Rather, Cole said, because the trees and bushes in the courtyard have been well cared for and pruned on a regular basis, they just need maintenance pruning or what arborists call "crown cleaning."

Beginning with a shade bush, Cole demonstrated basic pruning techniques that clean up the inside of trees and shrubs, remove crossing or broken branches and clear away unnecessary "suckers" that grow at the roots and along branches.

"What is most important is how we make the cuts," he said, pointing out a spot where someone had pruned a branch in a spot that left a large stub on the bush.

"The correct way to prune is called crotch cuts," said Cole, showing how to find a V-shaped part of a branch and sniped the one he wanted to remove with a cutter.

"We want to cut deadwood and what's growing perpendicular or inward – wounds left by pruning that left a stub – to put all the nutrients into the ends of the branches," he said.

More than 20 people came to the workshop and picked up shears and cutters to practice techniques Cole taught them. They worked on a dogwood tree, inkberry and holly bushes, and a number of hedges.

"It was wonderful and the work we accomplished went way beyond our expectations," said Phyl Solomon, who co-directs the Courtyard Garden Club at the school with sixth-grade math and science teacher Ben Ligon.

"We have a pruning workshop each year and usually 15 people show up, but with this large group we were able to get all hedges and bushes trimmed," she said.

The adults who attended the workshop said they learned some new pruning techniques that will help them with their gardening at home.

Bonnie Friedman said she never knew it is unsuitable to shear hedges until Cole explained that the practice will weaken the plant and invite insects.

"Natural pruning to even the shape is much better," he said. "It just takes a bit more time."

When asked about the season to prune, Cole advised not doing so from late April until the middle of June.

"Trees and shrubs are stressed during those months because they are growing their leaves," he said.

"Late fall and winter are the best times for pruning," Cole said.

Maple and birch trees, he said, should be pruned before February because after they will produce sap,

"It won't hurt the tree but you'll have quite a mess with the sap dripping if you prune later than February," he said.
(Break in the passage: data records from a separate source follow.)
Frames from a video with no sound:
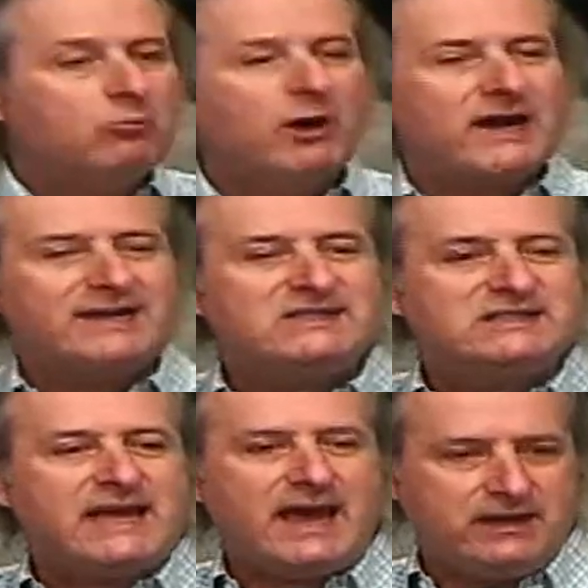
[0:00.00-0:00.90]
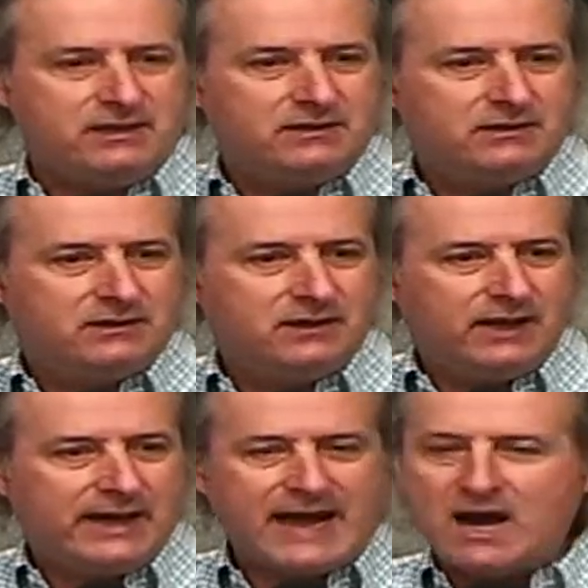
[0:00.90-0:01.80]
what I said
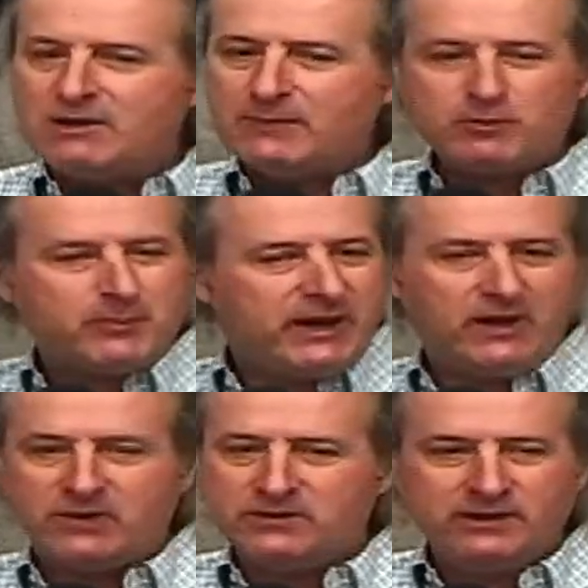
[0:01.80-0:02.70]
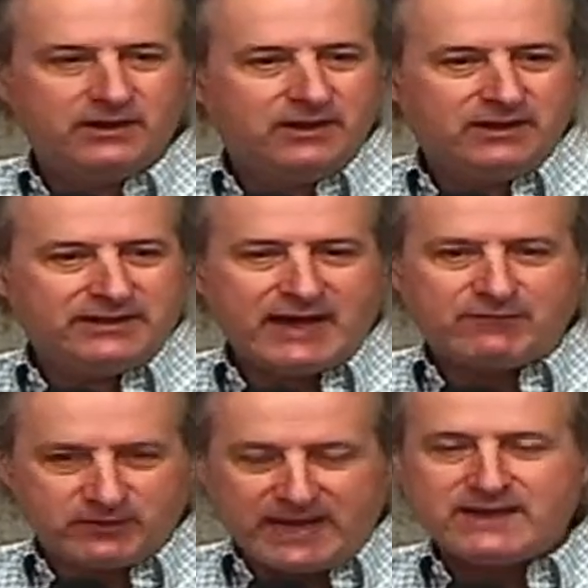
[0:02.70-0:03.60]
and how I prepared that
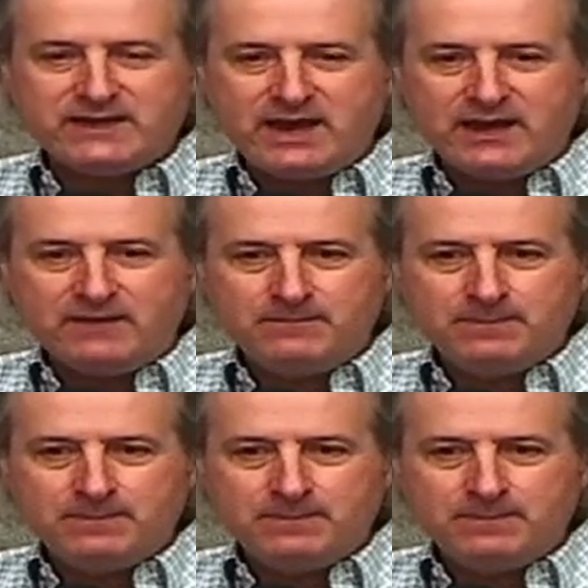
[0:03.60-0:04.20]
for that day.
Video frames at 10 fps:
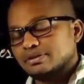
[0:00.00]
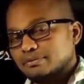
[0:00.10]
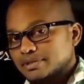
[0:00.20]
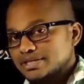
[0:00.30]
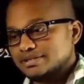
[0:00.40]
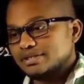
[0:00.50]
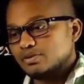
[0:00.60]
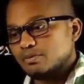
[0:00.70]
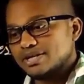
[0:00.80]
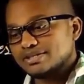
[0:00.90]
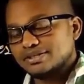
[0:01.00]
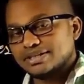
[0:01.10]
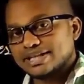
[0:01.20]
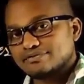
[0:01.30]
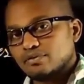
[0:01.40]
Means the domains in the
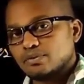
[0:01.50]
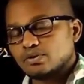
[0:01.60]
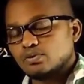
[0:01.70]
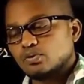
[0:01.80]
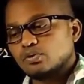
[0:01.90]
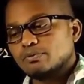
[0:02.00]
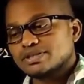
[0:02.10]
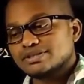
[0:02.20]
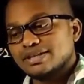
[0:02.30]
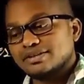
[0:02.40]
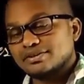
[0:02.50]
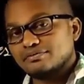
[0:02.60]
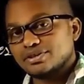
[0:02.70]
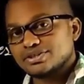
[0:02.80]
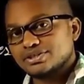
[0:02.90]
transformer core must get
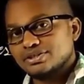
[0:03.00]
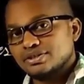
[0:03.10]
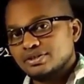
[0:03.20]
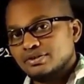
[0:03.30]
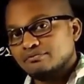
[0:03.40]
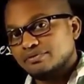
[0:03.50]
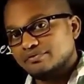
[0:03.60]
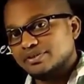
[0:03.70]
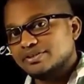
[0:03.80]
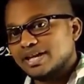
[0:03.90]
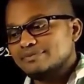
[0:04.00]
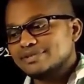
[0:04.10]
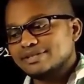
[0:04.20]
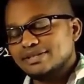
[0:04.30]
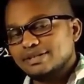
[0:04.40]
reversed 50
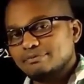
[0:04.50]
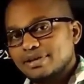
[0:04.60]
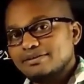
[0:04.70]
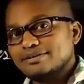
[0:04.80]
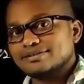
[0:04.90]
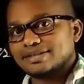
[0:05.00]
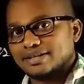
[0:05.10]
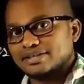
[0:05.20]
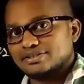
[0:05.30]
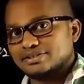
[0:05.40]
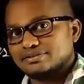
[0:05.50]
times per second.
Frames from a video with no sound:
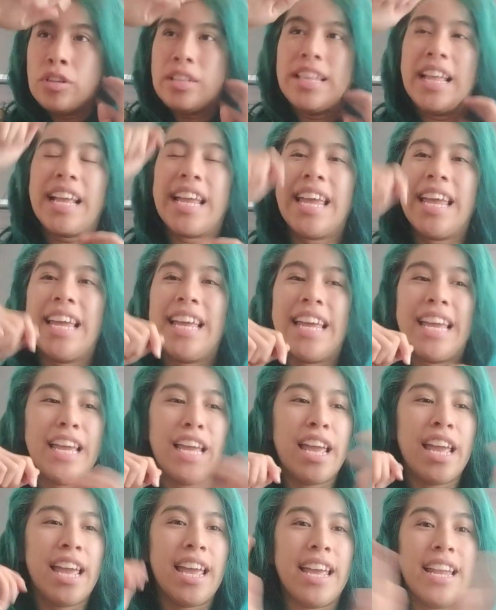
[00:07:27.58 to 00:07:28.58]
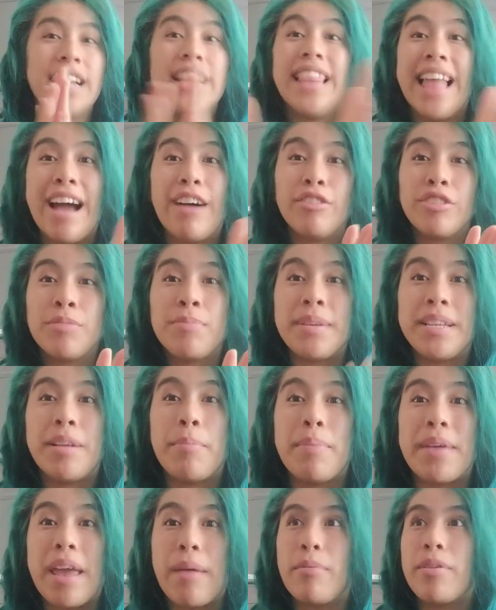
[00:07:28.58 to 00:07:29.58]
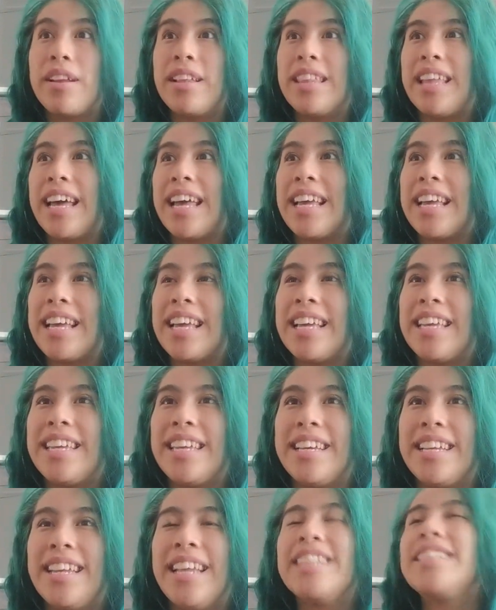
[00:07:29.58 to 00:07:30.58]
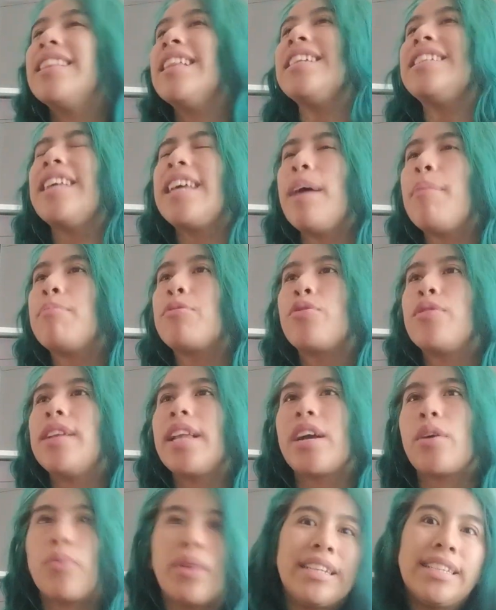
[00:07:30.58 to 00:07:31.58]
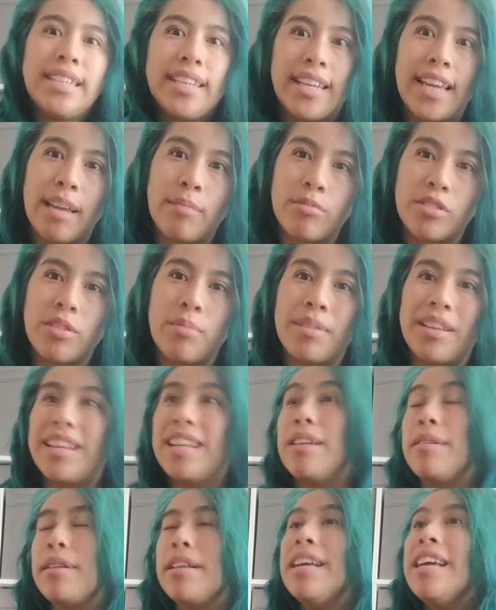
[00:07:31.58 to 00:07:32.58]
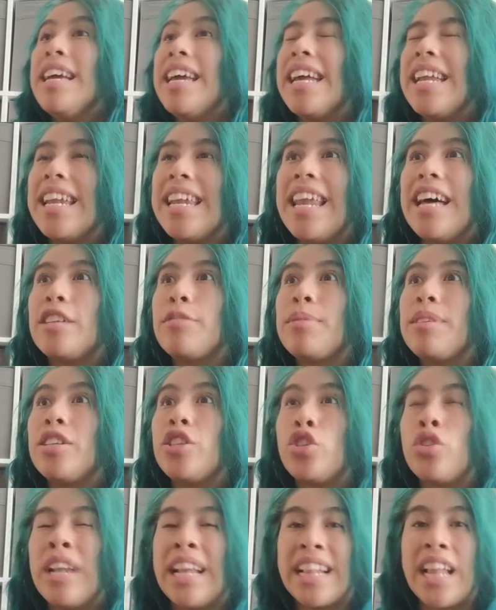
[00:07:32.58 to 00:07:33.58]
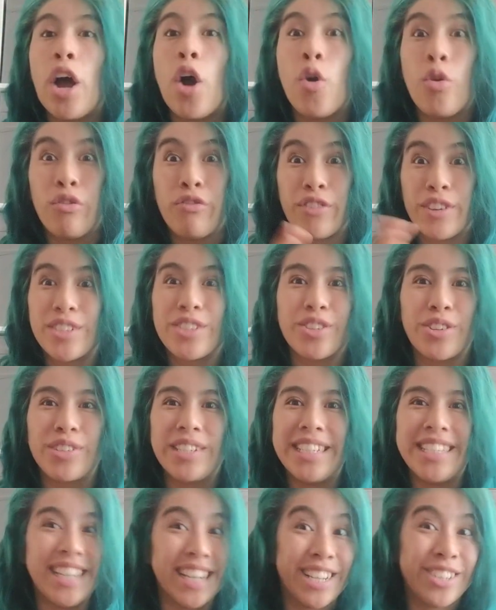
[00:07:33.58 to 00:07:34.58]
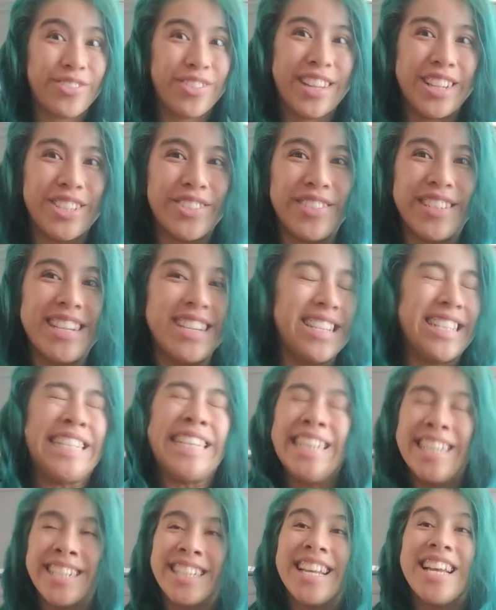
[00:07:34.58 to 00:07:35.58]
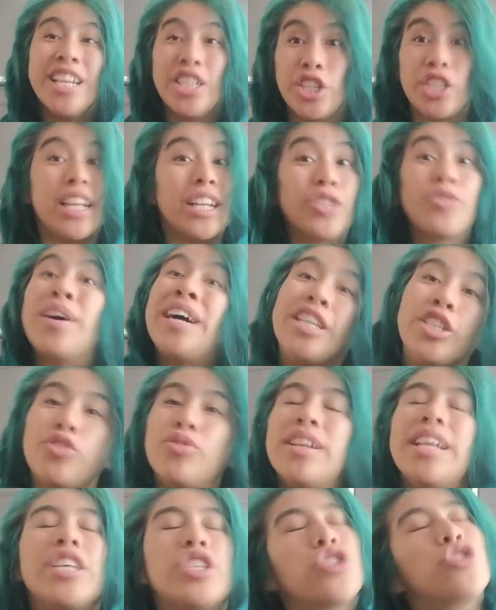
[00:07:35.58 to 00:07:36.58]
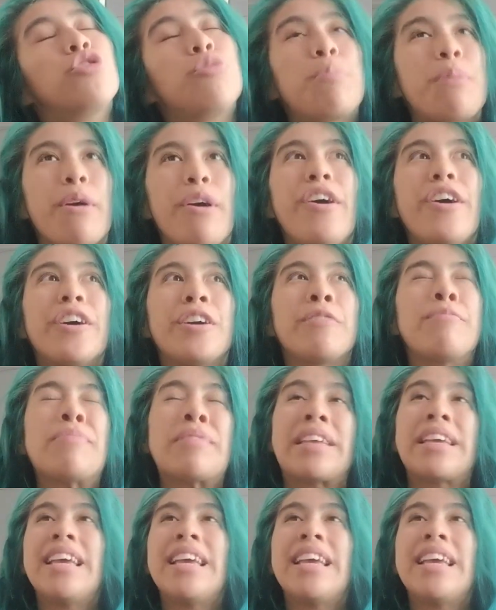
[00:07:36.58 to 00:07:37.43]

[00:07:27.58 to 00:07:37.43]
it allows me to be able to like, let's say I'm doing like a racing game or something. It allows me to do like that whole first 30 seconds without doing any tics. So that's why I do it like super hard.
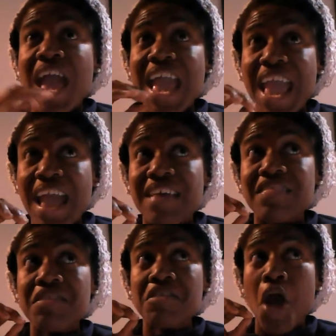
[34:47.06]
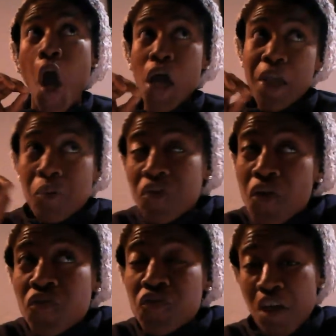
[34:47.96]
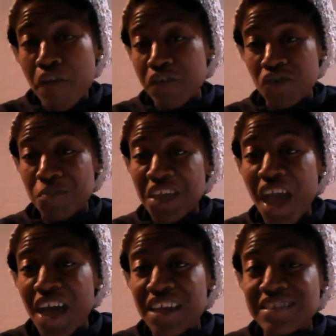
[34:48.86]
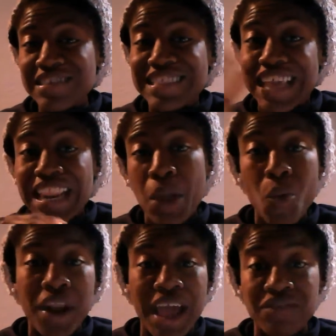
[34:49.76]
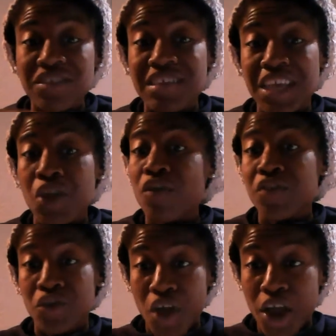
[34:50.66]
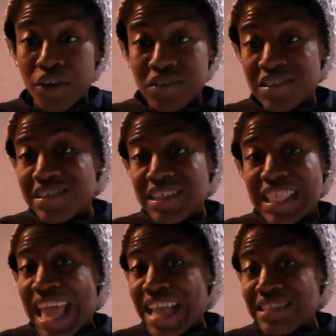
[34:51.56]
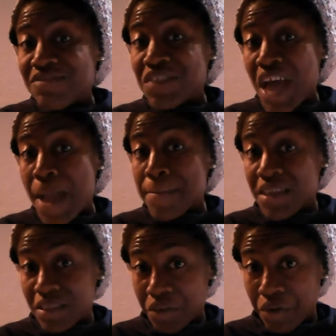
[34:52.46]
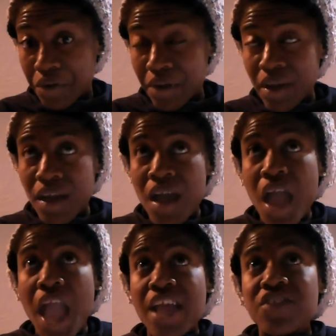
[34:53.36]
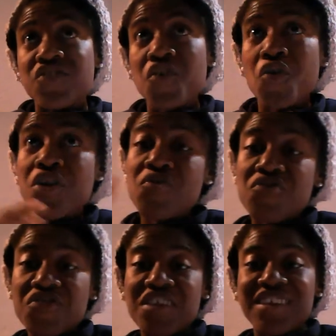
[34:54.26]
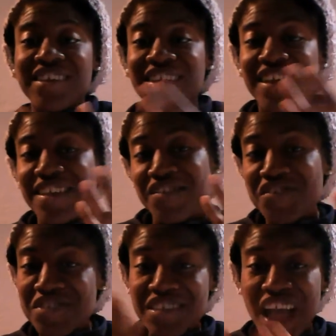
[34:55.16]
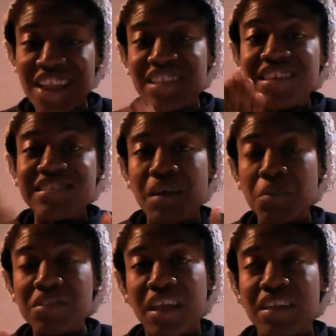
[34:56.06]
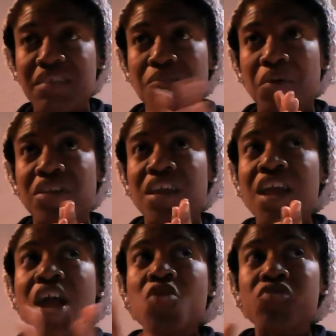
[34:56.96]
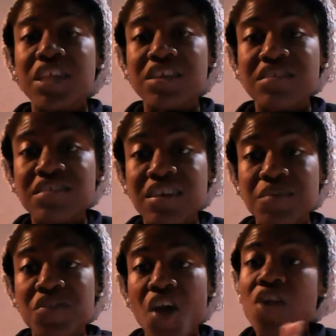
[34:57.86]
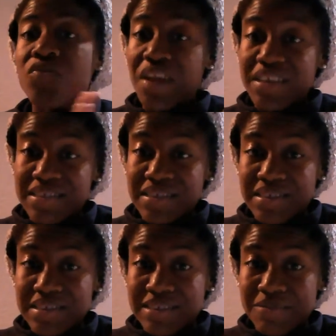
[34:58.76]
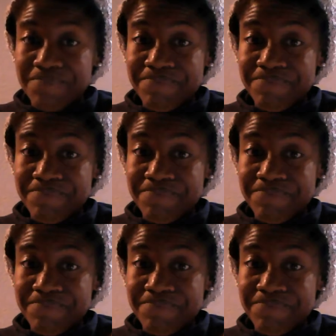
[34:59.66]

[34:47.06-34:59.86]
And it was also selfish because they didn't want to have to take care of their daughters until the end of time either. And so it was kind of like a double negative, but relationships are risks.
Working alongside adults in the group were four students: 14-year-old Ichiro Barita, who will be a freshman at Belmont High School; his brother, 10-year-old Shinpei, who is currently being home schooled; 10-year-old William Lozano who will be entering Chenery in the fall; and 11-year-old Erik Uhlmann who will be entering sixth grade at Chenery in the fall.

The boys are all interested in gardening and nature and have either participated in the Courtyard Garden Club or in the Pulling Partners program at Habitat.

At one point, Ichiro showed the others how to pet a bee without getting stung, stoking its back with his finger.

The Courtyard Gardening Project – founded in 2002 as a joint effort between the school and HIP – provides a wonderful opportunity for students to learn about the environment and plants, said Ligon.

He said student members of the club maintain it along with volunteers from the community and participate in new plantings.

The courtyard garden also provides other educational opportunities.

"Teachers use the space for art classes, creative writing and even math," Ligon said. "Students can learn math concepts by coming out to measure the plants."